(Data for this task begins)

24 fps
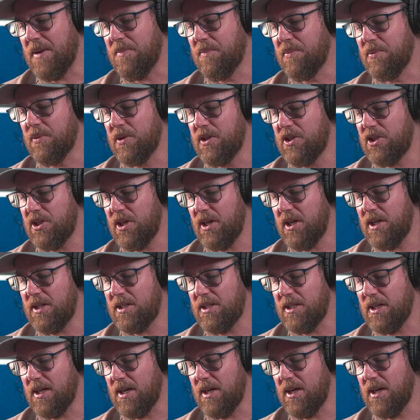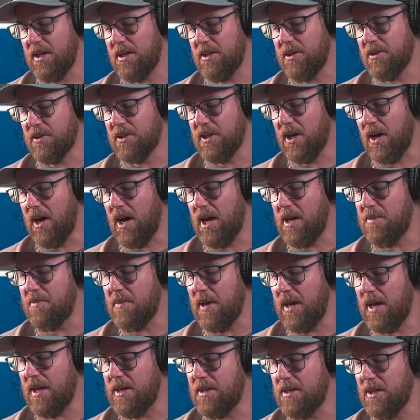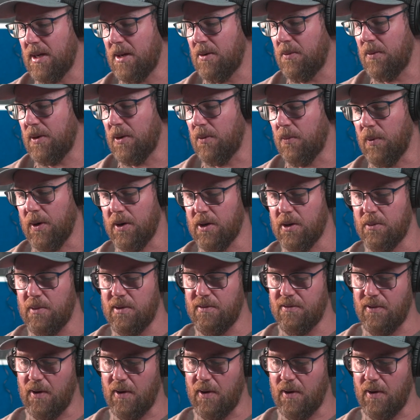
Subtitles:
Appreciate your time. And where can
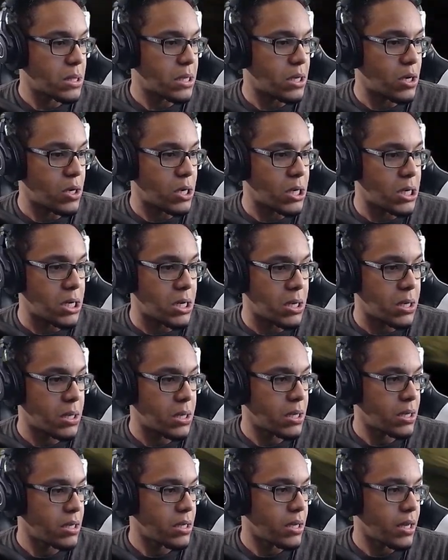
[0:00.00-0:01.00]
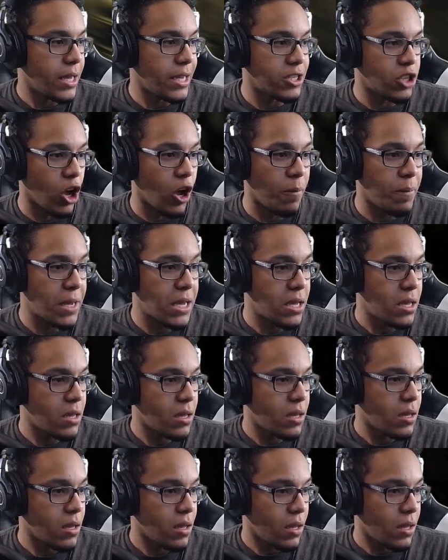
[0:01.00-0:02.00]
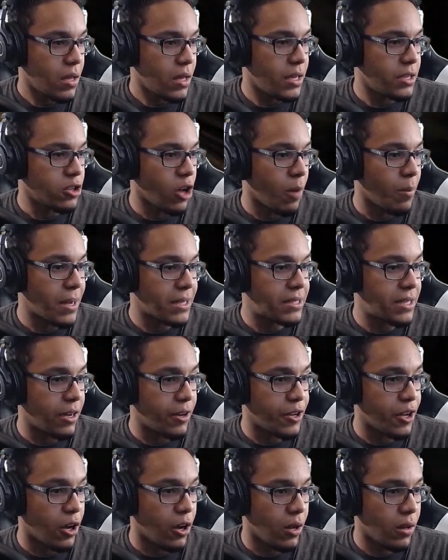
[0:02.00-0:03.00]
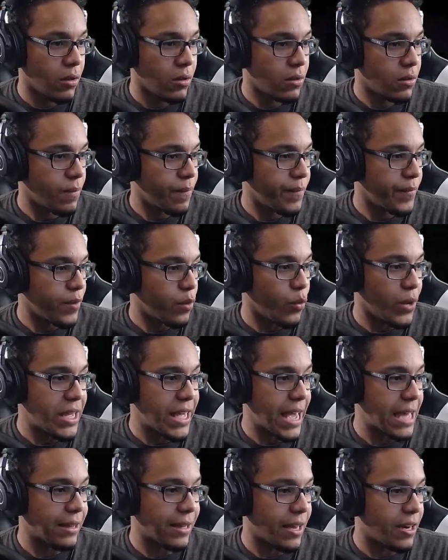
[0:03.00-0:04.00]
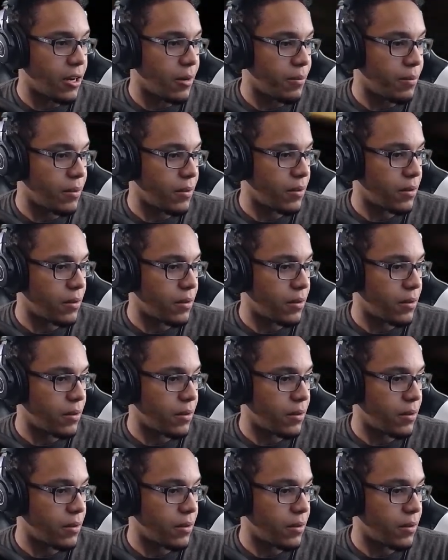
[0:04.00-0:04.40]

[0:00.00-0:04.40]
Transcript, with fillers: Oh, he's on me. He's on my tail, y'all. We can't let up.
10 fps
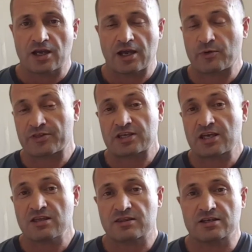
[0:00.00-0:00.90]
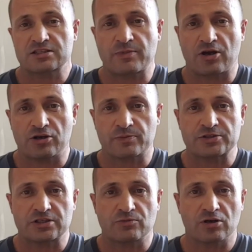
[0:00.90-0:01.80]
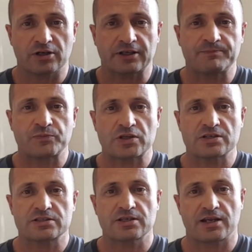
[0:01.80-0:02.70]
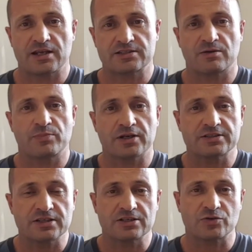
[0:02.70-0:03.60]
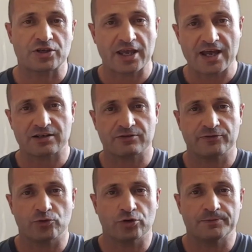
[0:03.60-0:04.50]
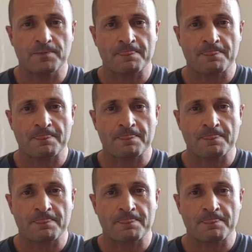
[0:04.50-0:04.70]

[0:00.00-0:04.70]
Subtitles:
And one of the key things about occupancy modelling is that it has the ability to account for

(Data for this task ends)

Would you print all of the material exactly as written, minus the pictures?

- Your response -
24 fps
Subtitles:
Appreciate your time. And where can
[0:00.00-0:01.00]
[0:01.00-0:02.00]
[0:02.00-0:03.00]
[0:03.00-0:04.00]
[0:04.00-0:04.40]

[0:00.00-0:04.40]
Transcript, with fillers: Oh, he's on me. He's on my tail, y'all. We can't let up.
10 fps
[0:00.00-0:00.90]
[0:00.90-0:01.80]
[0:01.80-0:02.70]
[0:02.70-0:03.60]
[0:03.60-0:04.50]
[0:04.50-0:04.70]

[0:00.00-0:04.70]
Subtitles:
And one of the key things about occupancy modelling is that it has the ability to account for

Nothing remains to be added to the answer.